In some cases it can be useful to split (shard) the indexed data of a given entity into several Lucene indexes.

Warning

This solution is not recommended unless there is a pressing need. Searches will be slower as all shards have to be opened for a single search. Don't do it until you have a real use case!
Possible use cases for sharding are:
  • A single index is so huge that index update times are slowing the application down.
  • A typical search will only hit a sub-set of the index, such as when data is naturally segmented by customer, region or application.
By default sharding is not enabled unless the number of shards is configured. To do this use the hibernate.search.<indexName>.sharding_strategy.nbr_of_shards property as seen in Example 11.4, “Enabling Index Sharding”. In this example 5 shards are enabled.

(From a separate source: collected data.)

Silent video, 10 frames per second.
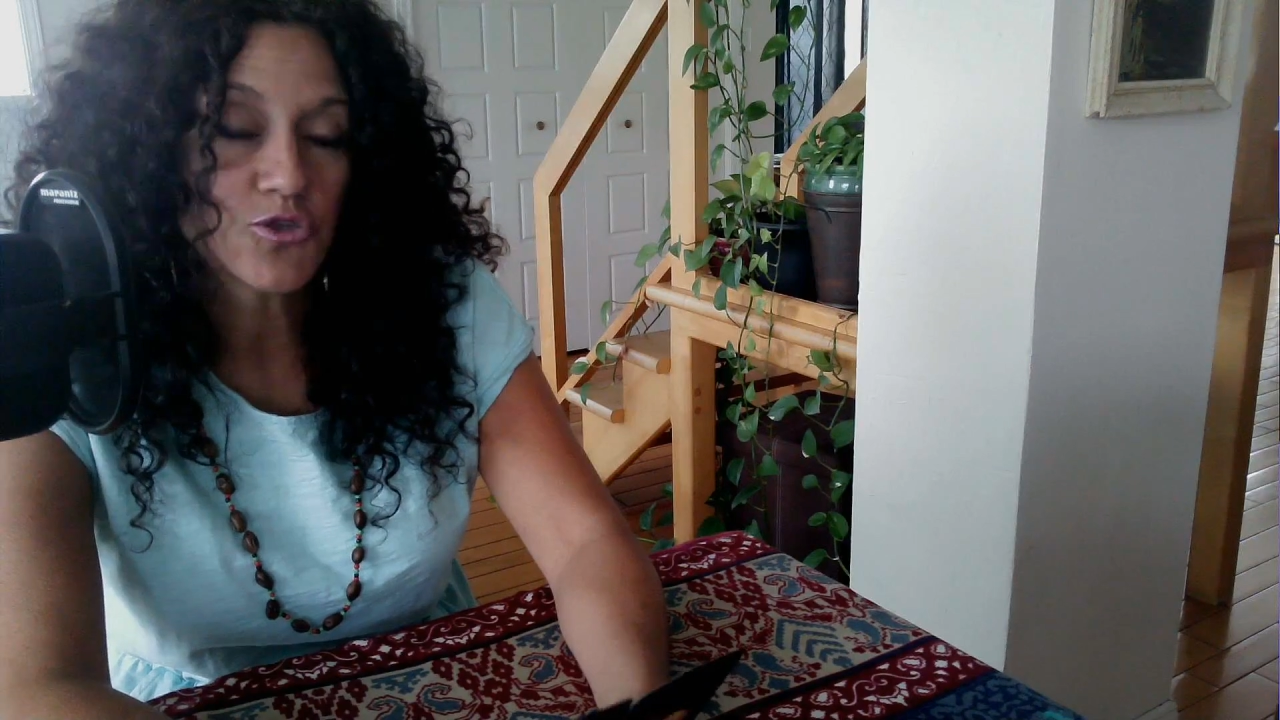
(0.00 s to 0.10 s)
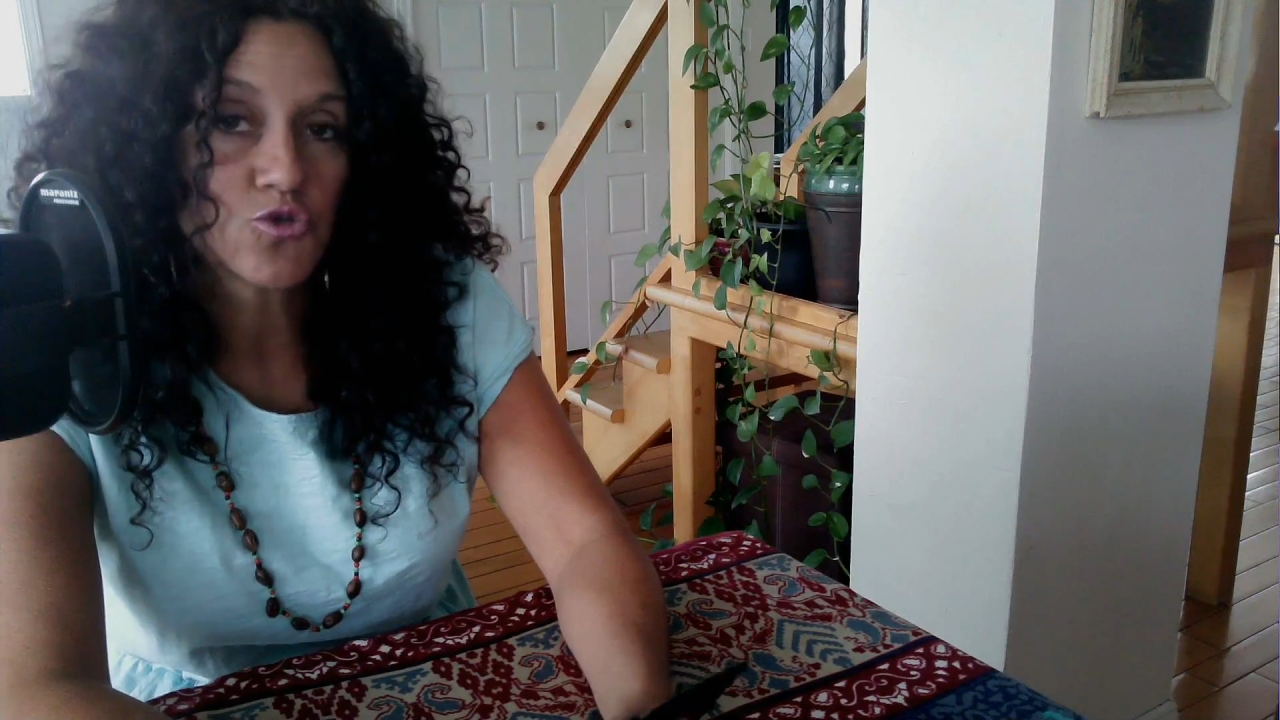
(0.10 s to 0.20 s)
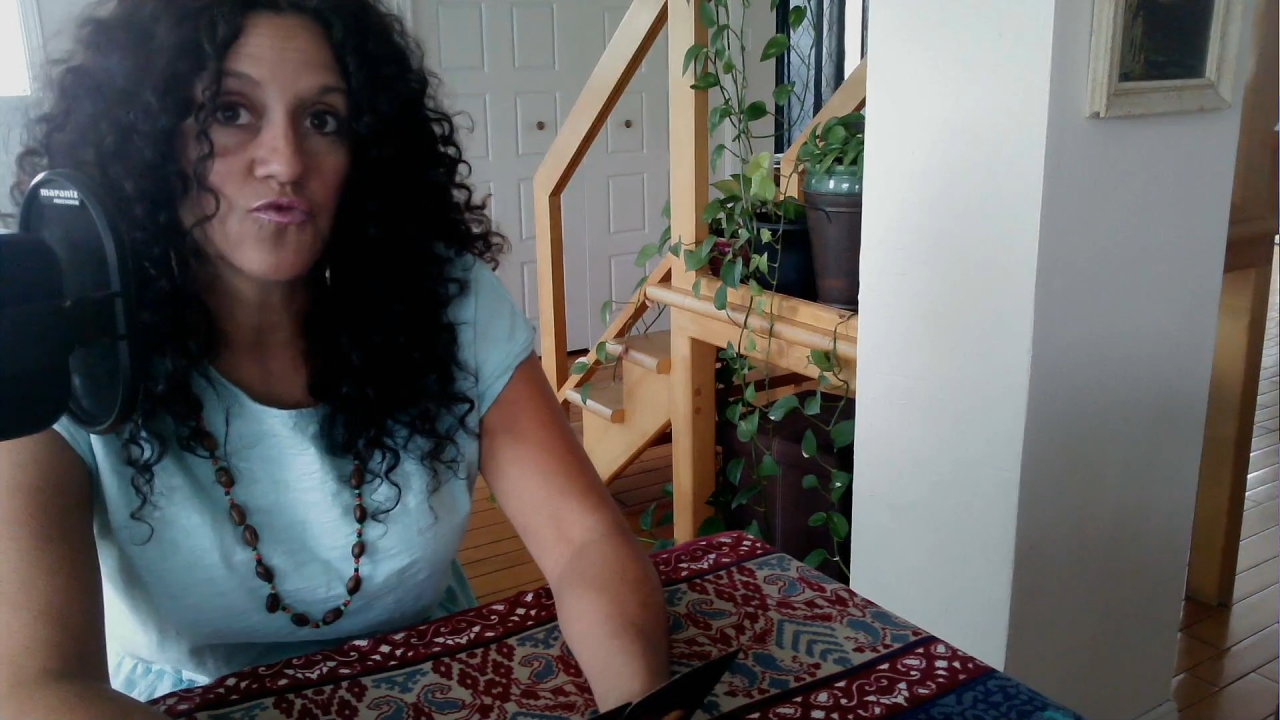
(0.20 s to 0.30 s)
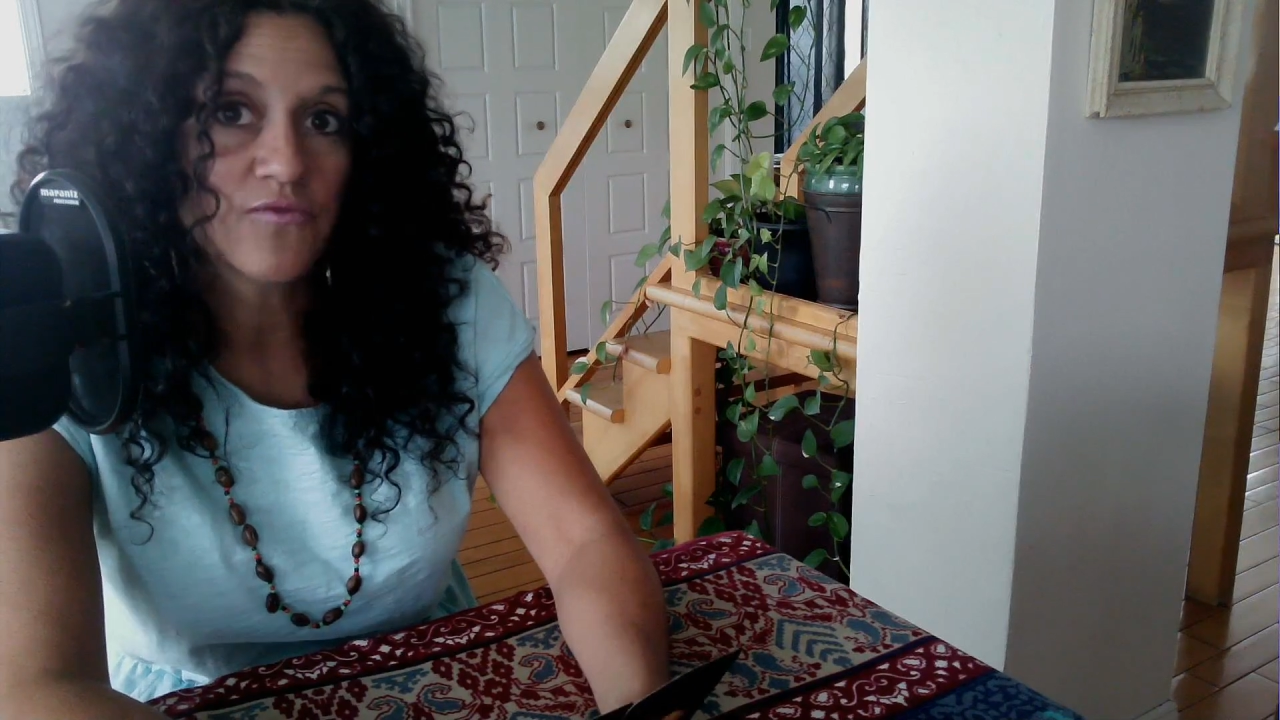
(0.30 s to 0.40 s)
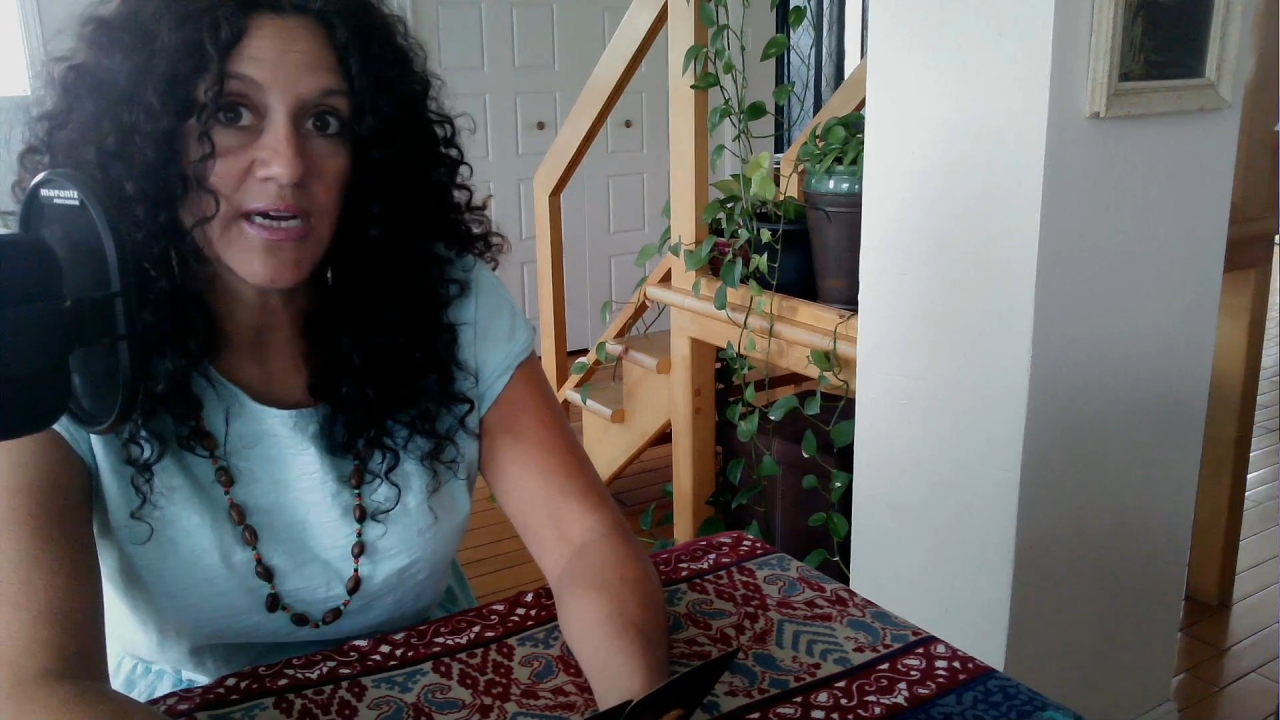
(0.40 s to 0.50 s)

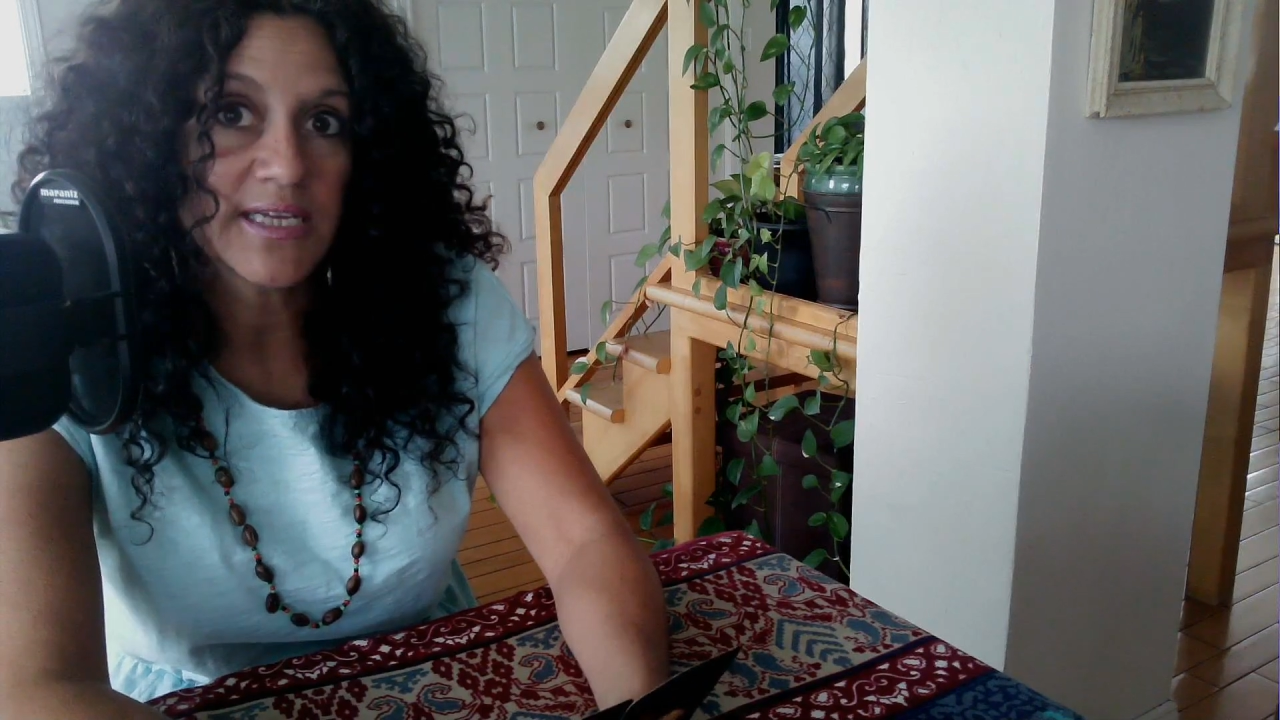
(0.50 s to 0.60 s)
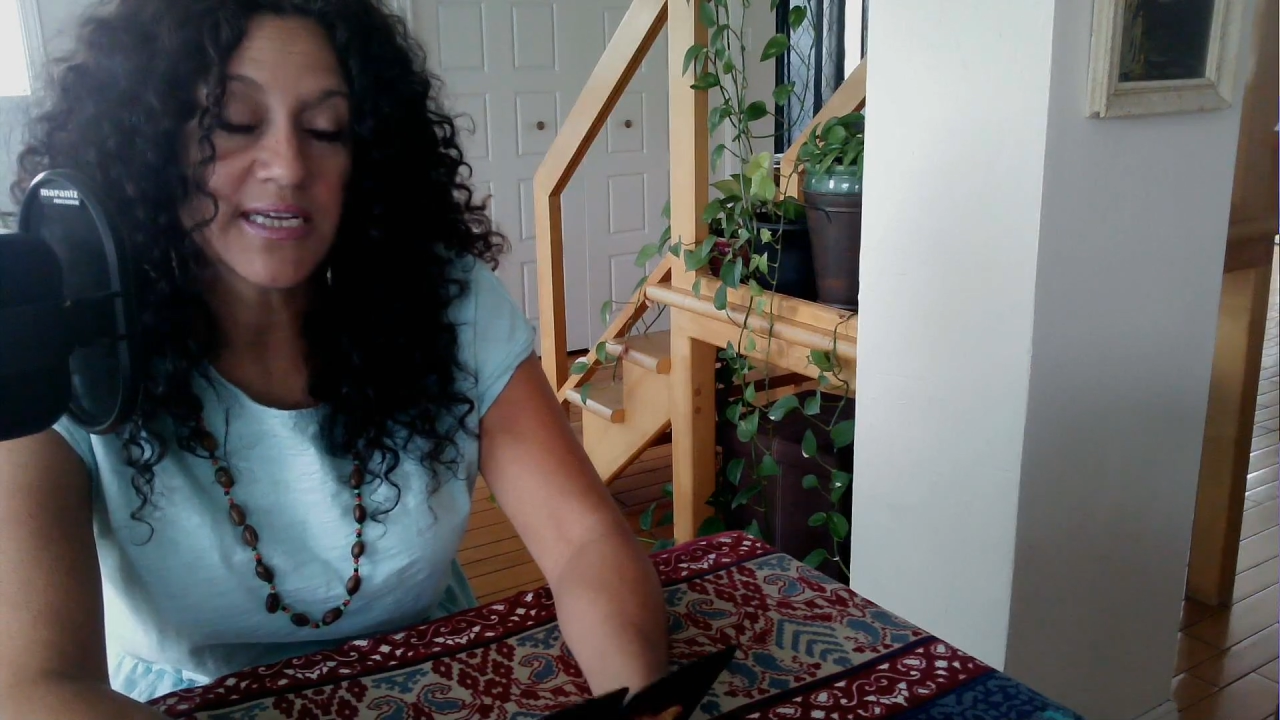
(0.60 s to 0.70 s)
souvent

Example 11.4. Enabling Index Sharding

hibernate.search.<indexName>.sharding_strategy.nbr_of_shards = 5
Responsible for splitting the data into sub-indexes is the IndexShardingStrategy. The default sharding strategy splits the data according to the hash value of the id string representation (generated by the FieldBridge). This ensures a fairly balanced sharding. You can replace the default strategy by implementing a custom IndexShardingStrategy. To use your custom strategy you have to set the hibernate.search.<indexName>.sharding_strategy property.

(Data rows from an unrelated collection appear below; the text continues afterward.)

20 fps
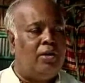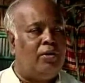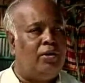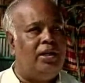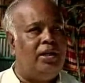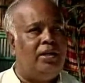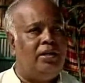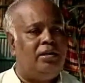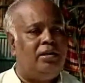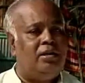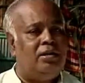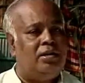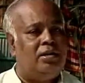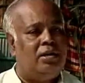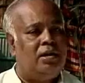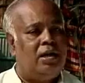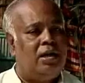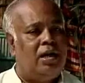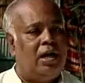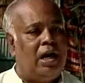তাহলেই
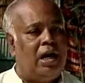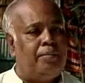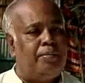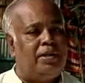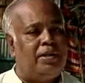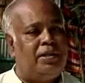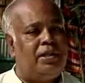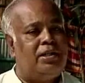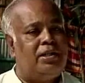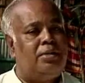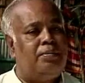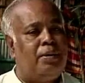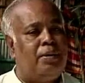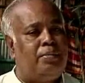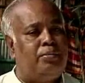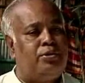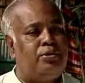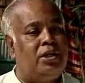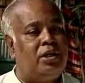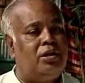আমরা দেখতে
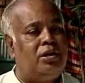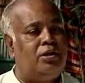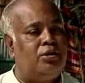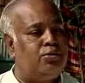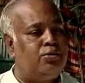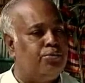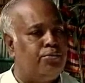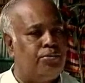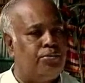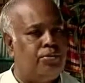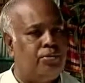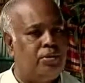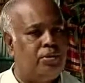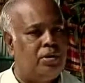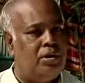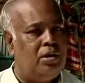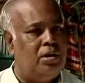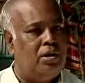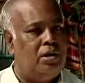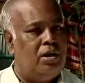পাবো সেখানে সুখ
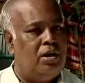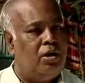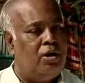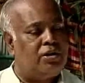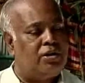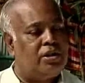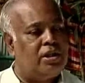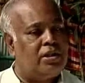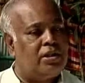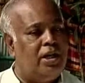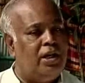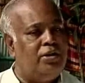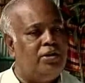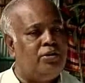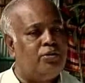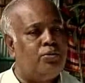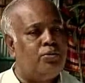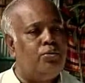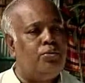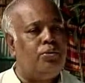অর্থাৎ
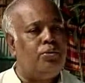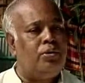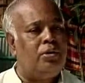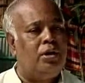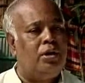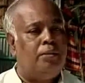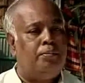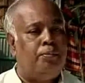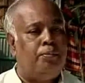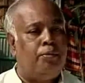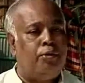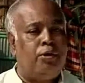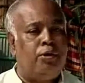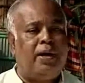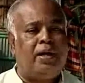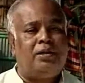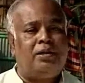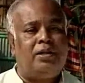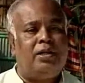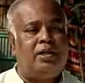এই সুখ
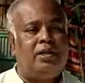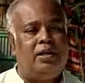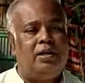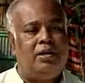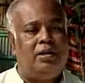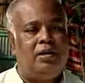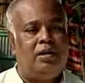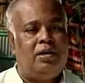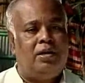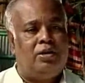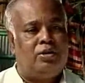পরিবার থেকে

Example 11.5. Specifying a Custom Sharding Strategy

hibernate.search.<indexName>.sharding_strategy = my.shardingstrategy.Implementation
The IndexShardingStrategy also allows for optimizing searches by selecting which shard to run the query against. By activating a filter (see Section 7.3.1, “Using Filters in a Sharded Environment”), a sharding strategy can select a subset of the shards used to answer a query (IndexShardingStrategy.getIndexManagersForQuery) and thus speed up the query execution.
Each shard has an independent IndexManager and so can be configured to use a different directory provider and back end configurations. The IndexManager index names for the Animal entity in Example 11.6, “Sharding Configuration for Entity Animal” are Animal.0 to Animal.4. In other words, each shard has the name of its owning index followed by . (dot) and its index number (see also Section 5.3, “Directory Configuration”).

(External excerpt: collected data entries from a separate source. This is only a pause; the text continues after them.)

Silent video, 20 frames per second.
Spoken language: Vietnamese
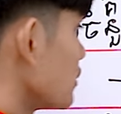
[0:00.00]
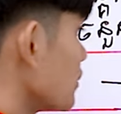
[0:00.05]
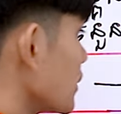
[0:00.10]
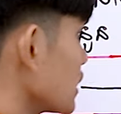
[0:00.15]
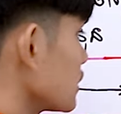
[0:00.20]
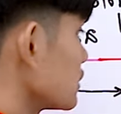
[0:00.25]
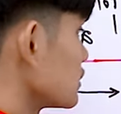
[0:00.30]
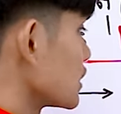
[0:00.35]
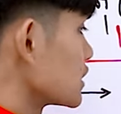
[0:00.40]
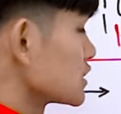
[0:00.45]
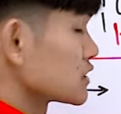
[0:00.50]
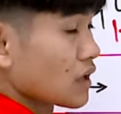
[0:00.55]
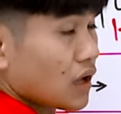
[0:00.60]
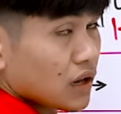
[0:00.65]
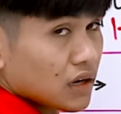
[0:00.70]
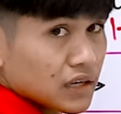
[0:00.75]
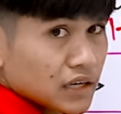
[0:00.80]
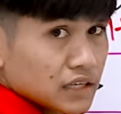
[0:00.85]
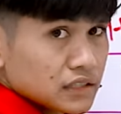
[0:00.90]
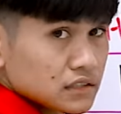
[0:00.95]
vì mình nơi
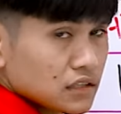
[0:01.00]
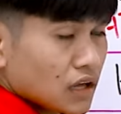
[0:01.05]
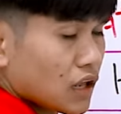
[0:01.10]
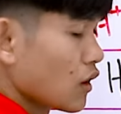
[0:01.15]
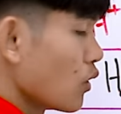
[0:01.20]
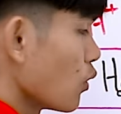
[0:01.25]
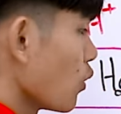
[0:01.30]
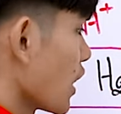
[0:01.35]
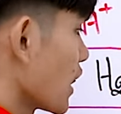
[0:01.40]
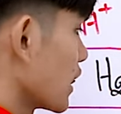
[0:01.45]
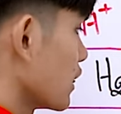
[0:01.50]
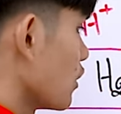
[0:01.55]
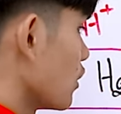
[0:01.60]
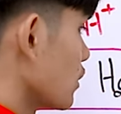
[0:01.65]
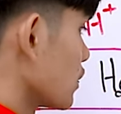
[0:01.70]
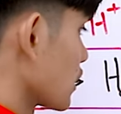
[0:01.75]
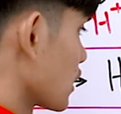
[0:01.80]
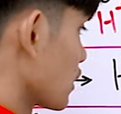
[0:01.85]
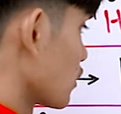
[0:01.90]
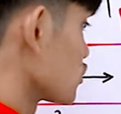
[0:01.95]
sau kì sau ô hát
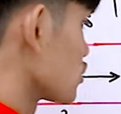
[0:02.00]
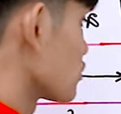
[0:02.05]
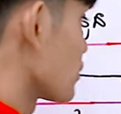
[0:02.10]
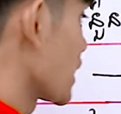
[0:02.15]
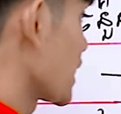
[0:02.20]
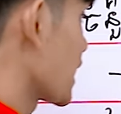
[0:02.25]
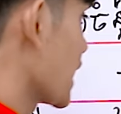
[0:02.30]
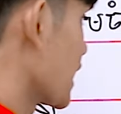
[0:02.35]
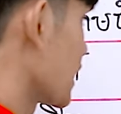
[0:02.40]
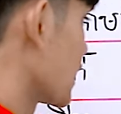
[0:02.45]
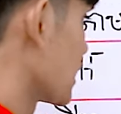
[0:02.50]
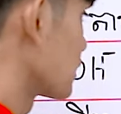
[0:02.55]
đó nó không dùng mấy cá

Example 11.6. Sharding Configuration for Entity Animal

hibernate.search.default.indexBase = /usr/lucene/indexes
hibernate.search.Animal.sharding_strategy.nbr_of_shards = 5
hibernate.search.Animal.directory_provider = filesystem
hibernate.search.Animal.0.indexName = Animal00 
hibernate.search.Animal.3.indexBase = /usr/lucene/sharded
hibernate.search.Animal.3.indexName = Animal03
In Example 11.6, “Sharding Configuration for Entity Animal”, the configuration uses the default id string hashing strategy and shards the Animal index into 5 sub-indexes. All sub-indexes are filesystem instances and the directory where each sub-index is stored is as followed:
  • for sub-index 0: /usr/lucene/indexes/Animal00 (shared indexBase but overridden indexName)
  • for sub-index 1: /usr/lucene/indexes/Animal.1 (shared indexBase, default indexName)
  • for sub-index 2: /usr/lucene/indexes/Animal.2 (shared indexBase, default indexName)
  • for sub-index 3: /usr/lucene/shared/Animal03 (overridden indexBase, overridden indexName)
  • for sub-index 4: /usr/lucene/indexes/Animal.4 (shared indexBase, default indexName)
When implementing a IndexShardingStrategy any field can be used to determine the sharding selection. Consider that to handle deletions, purge and purgeAll operations, the implementation might need to return one or more indexes without being able to read all the field values or the primary identifier; in case the information is not enough to pick a single index, all indexes should be returned, so that the delete operation will be propagated to all indexes potentially containing the documents to be deleted.